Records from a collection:

Content starts

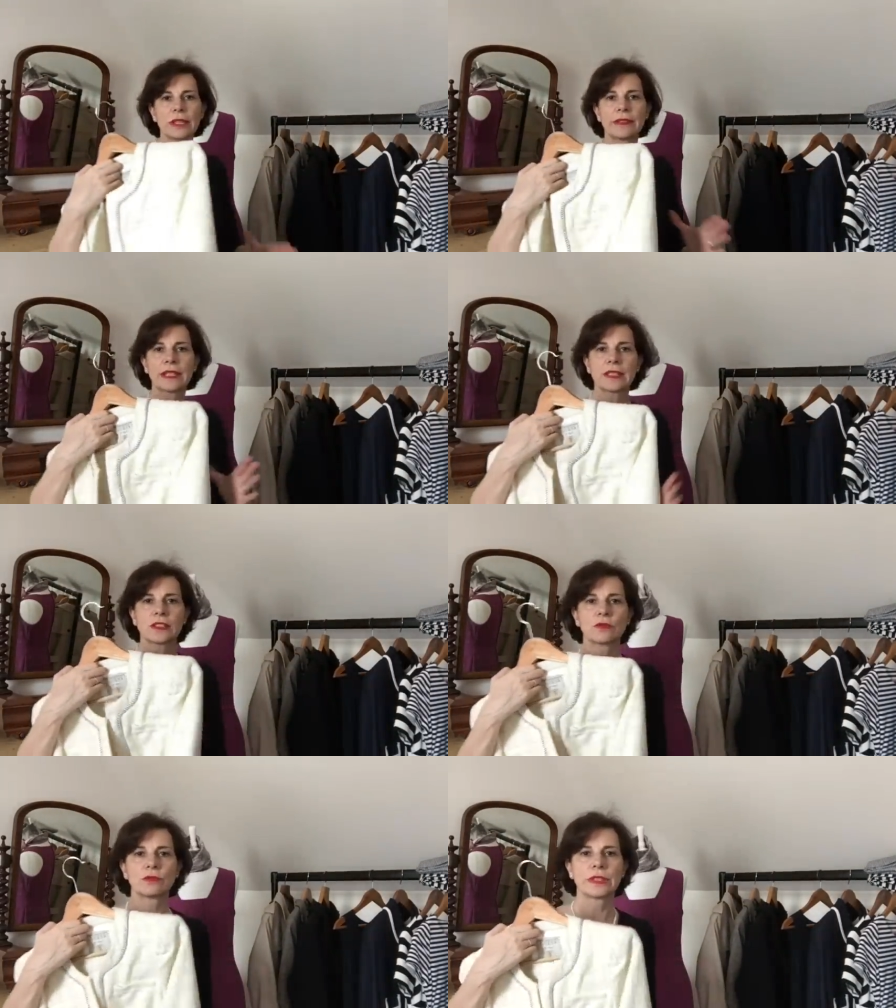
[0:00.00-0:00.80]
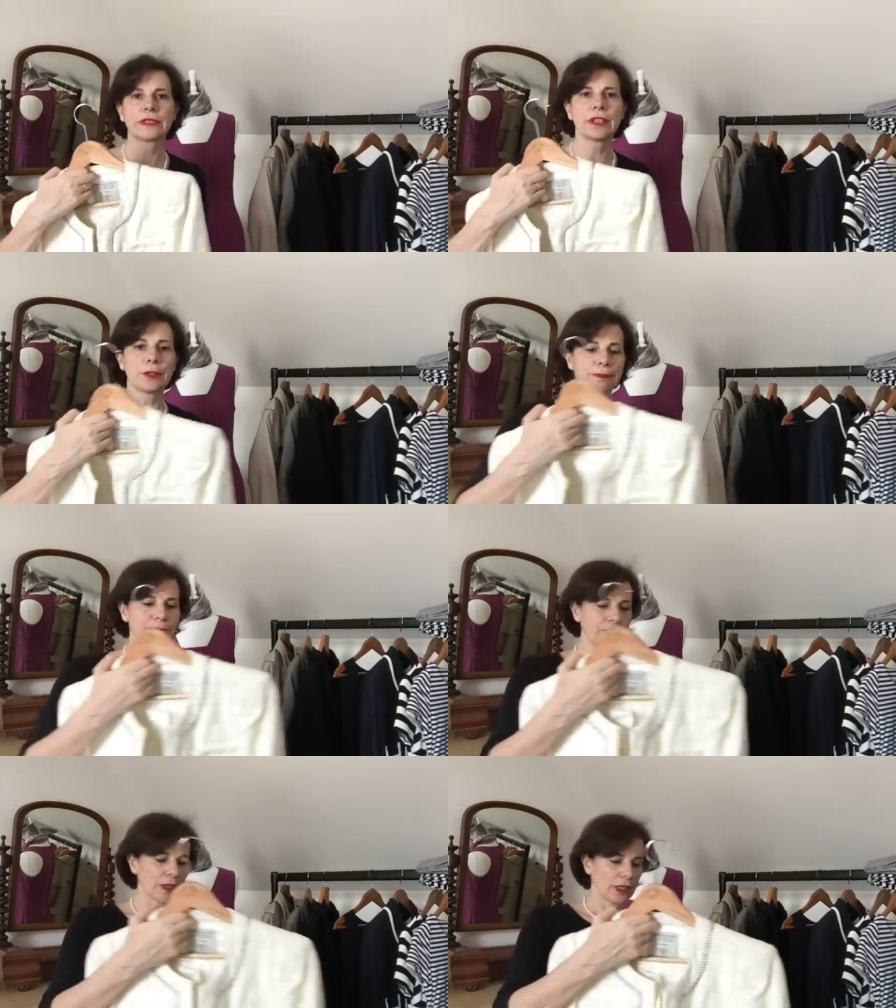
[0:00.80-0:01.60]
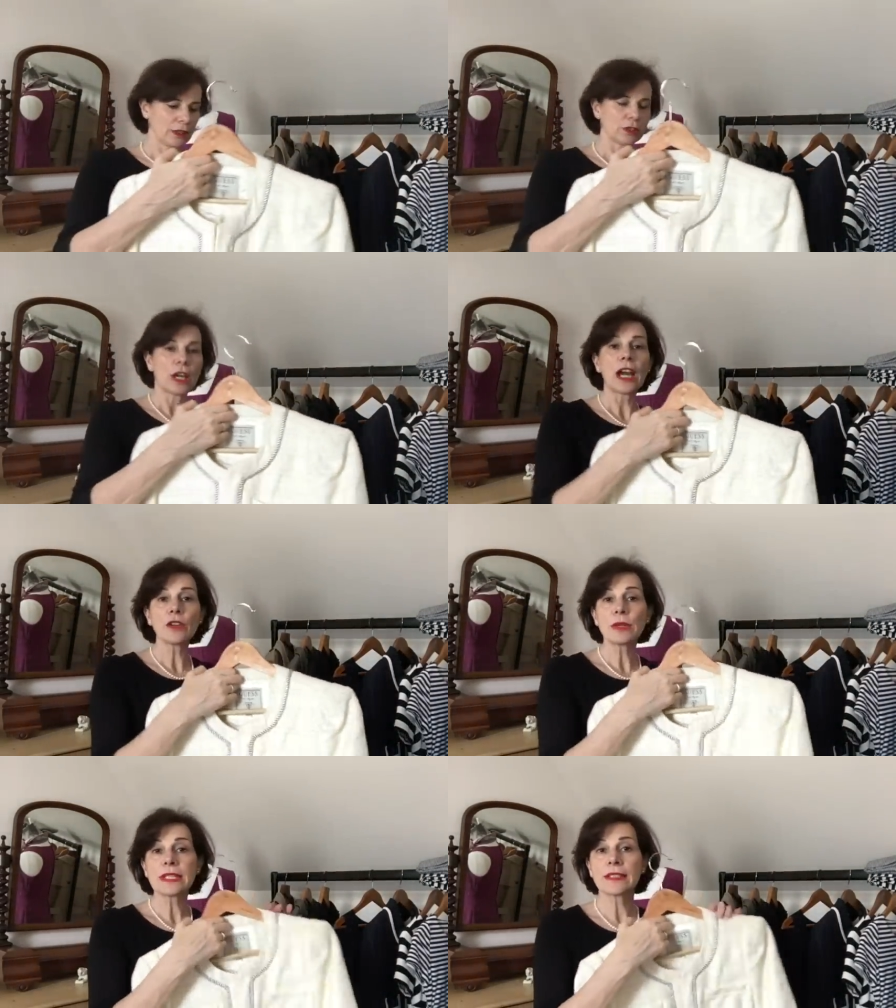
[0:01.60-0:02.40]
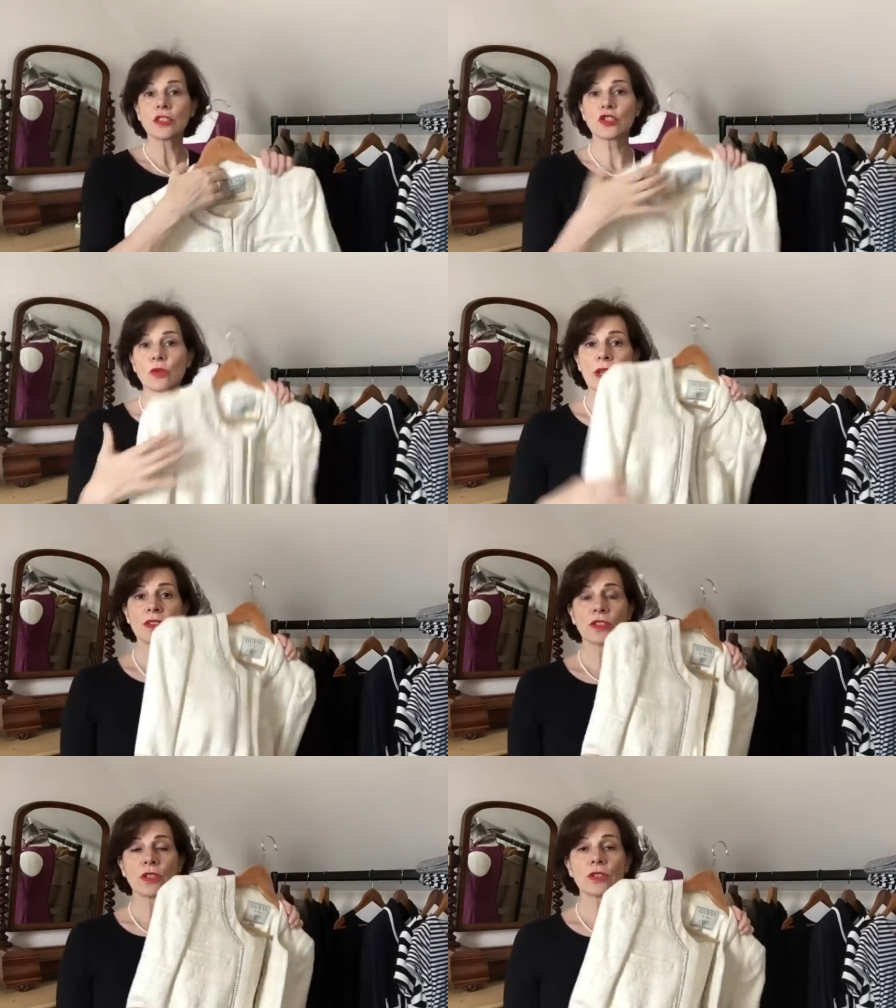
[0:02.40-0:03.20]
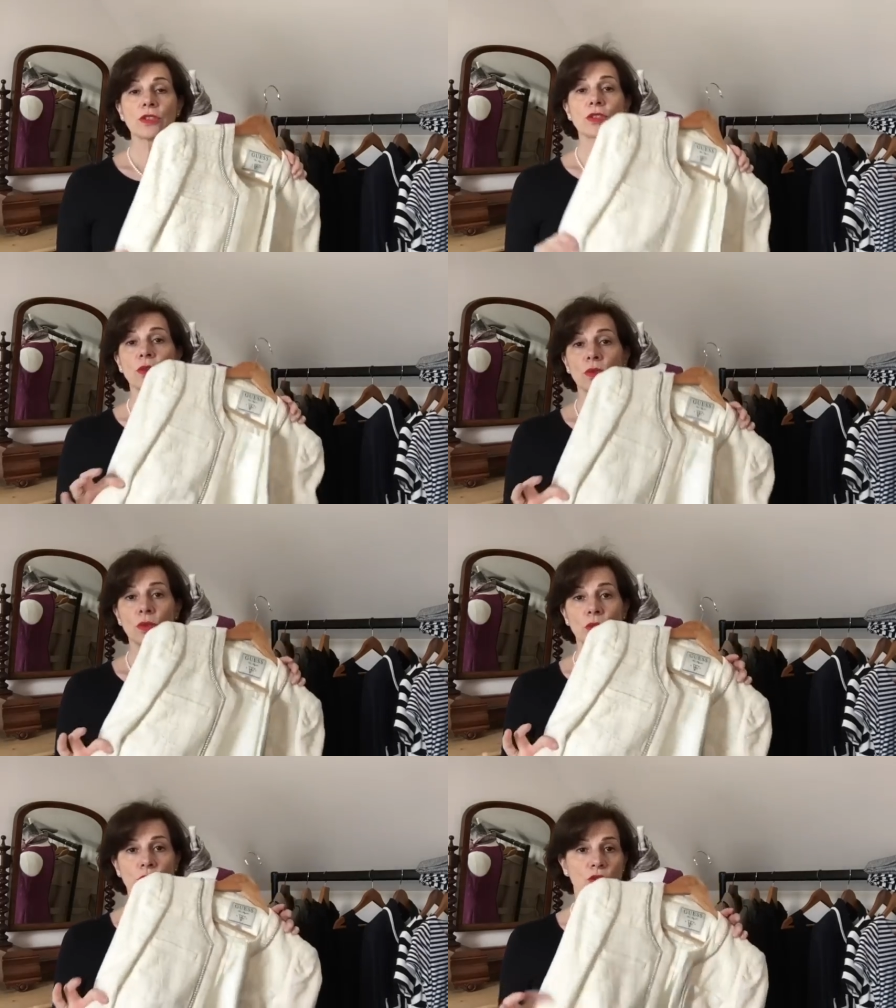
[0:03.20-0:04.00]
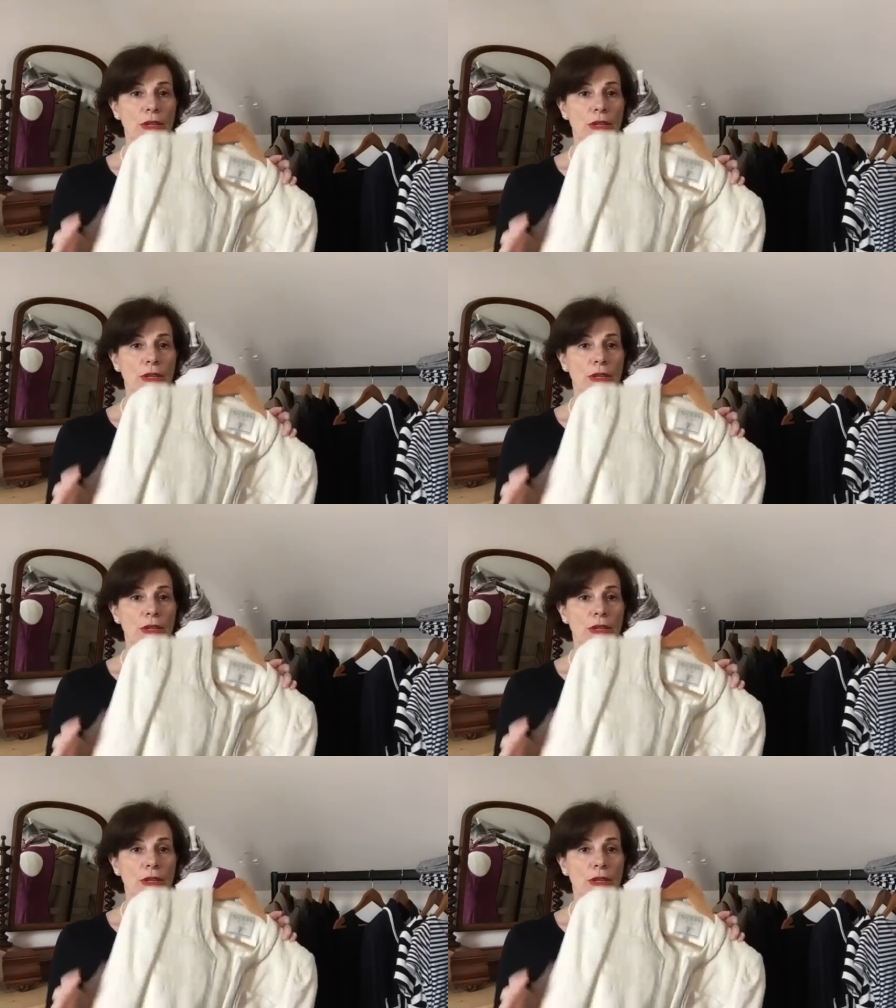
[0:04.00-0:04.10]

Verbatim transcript: wear that with uh, you know high-waisted trousers or a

Content ends

Your goal:
The response should be the lines from the one containing "[0:01.60-0:02.40]" through the final line of the records, reproduced exactly and with every picture left out.

Written solution:
[0:01.60-0:02.40]
[0:02.40-0:03.20]
[0:03.20-0:04.00]
[0:04.00-0:04.10]

Verbatim transcript: wear that with uh, you know high-waisted trousers or a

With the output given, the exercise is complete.